Mysterious souls in an era where elusiveness can feel all but dead, Ever Age appeared out of nowhere in August 2025 with an album so accomplished it made us think of classic debuts like Out Of The Silent Planet by King’s X. Not because it sounds the same, but because it wasn’t until that once-in-a-generation record that anyone had heard of the Texan trio. It’s the same for Ever Age and their self-titled debut. Most people still have no clue.
“We like to play outdoors,” 29-year-old singer-guitarist Aiden Snyder says. “Some of the jams that turned into songs on the album began with us playing out in the woods at night. Crazy spirit.”
Born and raised in Toronto, Snyder and his 27-year-old brother and drummer Neil moved to Vancouver a few years ago, which is where the story of Ever Age began. “I was, like, three the first time I saw a guitar,” says Aiden. “It was the coolest thing I’d ever seen.”
He learned without lessons to strum an acoustic, so for his ninth birthday his parents gave him an electric guitar and amp. That was the moment the universe revealed itself to him, he says. “Soon after, they got Neil a drum set and that was it. We started jamming, and that’s pretty much what we still do.”

That said, Ever Age – completed by bassist Eli Saltzberg – are much more than just a jam band. If you’re a boomer, imagine an early-70s collision between Black Sabbath, Hawkwind and Pink Floyd. If you’re Gen Z, imagine a Spotify playlist of Kyuss, Alice In Chains and maybe Monster Magnet. Add a misty mountaintop and smoke rising through the trees and you have tracks like the instrumental Coldera, the album’s epic curtain raiser, all fire guitars, thunder drums and bass – and those guitars sing, man.
When on the album you hear Aiden’s vocal for the first time, on the head-spinning Psychlone, it’s like a ghost trying to communicate from the next world. It’s a nothing-special voice that allows room for the super-swagger guitars and hard-bargain drums of tracks like Black Suede to really light the sky.

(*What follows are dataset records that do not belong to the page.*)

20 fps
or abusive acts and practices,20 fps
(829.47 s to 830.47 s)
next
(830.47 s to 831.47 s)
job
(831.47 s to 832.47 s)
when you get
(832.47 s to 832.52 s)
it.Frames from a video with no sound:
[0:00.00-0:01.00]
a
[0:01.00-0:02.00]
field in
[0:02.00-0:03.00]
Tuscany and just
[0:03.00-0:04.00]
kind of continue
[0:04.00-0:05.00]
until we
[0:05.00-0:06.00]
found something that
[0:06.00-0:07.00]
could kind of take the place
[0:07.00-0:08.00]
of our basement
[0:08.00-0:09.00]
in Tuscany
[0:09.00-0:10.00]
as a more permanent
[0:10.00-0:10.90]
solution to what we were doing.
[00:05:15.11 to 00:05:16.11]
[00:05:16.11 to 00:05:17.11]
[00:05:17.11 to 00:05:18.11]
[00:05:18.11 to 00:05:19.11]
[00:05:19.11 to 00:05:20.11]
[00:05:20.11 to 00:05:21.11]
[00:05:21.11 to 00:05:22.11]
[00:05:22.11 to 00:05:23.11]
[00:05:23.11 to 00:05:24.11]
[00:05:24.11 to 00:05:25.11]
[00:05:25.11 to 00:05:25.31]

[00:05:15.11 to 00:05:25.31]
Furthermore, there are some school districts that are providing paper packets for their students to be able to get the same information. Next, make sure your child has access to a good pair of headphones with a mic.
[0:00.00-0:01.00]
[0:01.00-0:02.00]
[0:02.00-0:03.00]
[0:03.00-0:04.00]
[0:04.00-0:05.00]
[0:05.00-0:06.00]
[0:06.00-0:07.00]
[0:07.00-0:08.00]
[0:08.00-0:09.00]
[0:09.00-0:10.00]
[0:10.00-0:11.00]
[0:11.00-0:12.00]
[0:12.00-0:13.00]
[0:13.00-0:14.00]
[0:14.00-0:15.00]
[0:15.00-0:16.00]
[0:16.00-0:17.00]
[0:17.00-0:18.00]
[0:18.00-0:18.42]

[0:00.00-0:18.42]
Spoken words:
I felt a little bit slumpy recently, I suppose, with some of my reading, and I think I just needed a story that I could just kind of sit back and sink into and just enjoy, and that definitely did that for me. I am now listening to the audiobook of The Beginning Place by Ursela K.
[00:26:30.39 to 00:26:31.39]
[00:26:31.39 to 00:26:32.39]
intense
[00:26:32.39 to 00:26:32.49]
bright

As we speak, Aiden sits cradling his guitar. “It kinda goes everywhere with me,” he says, smiling. He tells me the story of the band – how he and his brother were doing a summer job as loggers, camped out high in the hills, and to entertain the others he and Neil began playing for them at night. “We only had one song,” he says, “which I wrote fast, about twenty minutes before we went on, so we played that and just kept going from there.”
He talks about allowing ideas to present themselves “when they’re ready”. It’s that free-form storm-gathering that makes the music of Ever Age so compelling – and ready right now to present itself.